Guest List: Benjamin Frisch Exposes the Black Sheep Beats Behind The Fun Family

Benjamin Frisch strips the saccharine from the Sunday Funnies page in his new graphic novel, The Fun Family. A bitingly dark and oft hilarious portrait of such domestic icons as Family Circus and… Family Circus, Frisch’s comic gets meta in the travails of a cartoonist whose panels are far more ideal than the cracks forming around his own personal life.
When tasked with setting up a playlist to this dysfunctional bombshell, Frisch vouched for tunes full of dissonance. Ranging from the pastoral mellow of Boards of Canada to the subversive nightmare fuel of Burial, any major chords soon ebb into pitches far less settling, mirroring his own characters’ trajectories. The Fun Family releases this week from publisher Top Shelf Productions.
Benjamin Frisch on the Music Behind Fun Family
Cartooning is extremely time-intensive, but a perk of the job is that it leaves your ears free. I listen to a lot of music while working, so when I was invited to make a playlist I thought I’d make one that has some thematic resonance to my work, and specifically to my book, The Fun Family. The Fun Family is a story about a perfect cartoon family that finds itself on the precipice of a changing world, fracturing its ideas of family and self. I love music where there is some dissonance between the form and the content of the song, so I chose some of my favorite pieces following that idea.
The Playlist
“From One Source All Things Depend,” Boards of Canada
I feel obligated to start with Boards of Canada as their music is The Fun Family: woozy nostalgia for a past that never existed. Feel free to replace this list with their albums Music Has The Right To Children and Geogaddi, and have fun.

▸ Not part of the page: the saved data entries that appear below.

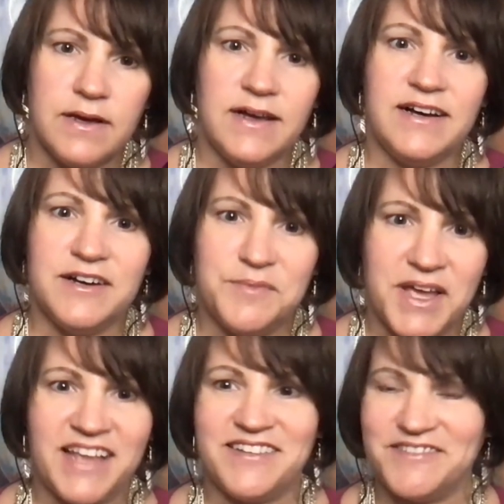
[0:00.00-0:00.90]

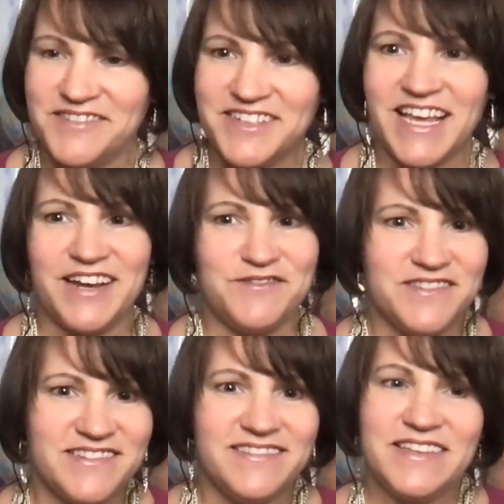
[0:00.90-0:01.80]
and kind of
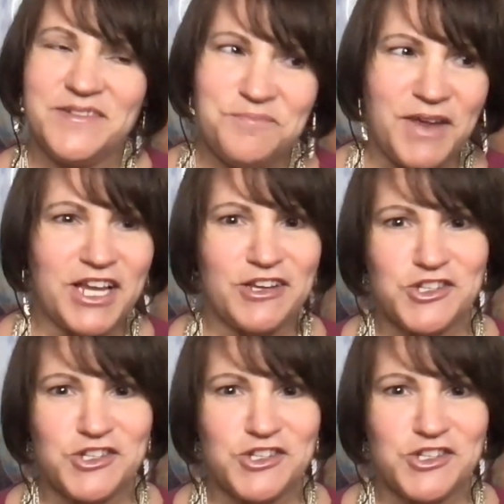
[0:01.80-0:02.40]
making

“All Those Weird Things,” Lone
I imagine this is what it’s like to be trapped inside a kaleidoscope. It’s a lot of fun until you realize how claustrophobic it is. It’s Boards of Canada for the dancefloor, but even stranger.
“CANDY CANDY,” Kyary Pamyu Pamyu
One fun aspect of not speaking Japanese is getting to imagine what J-pop songs are actually about. I’m almost certainly reaching, but I sense an undercurrent of sadness in “CANDY CANDY.” Underneath all the gloss there’s something that suggests that there might be more to life than “candy love.”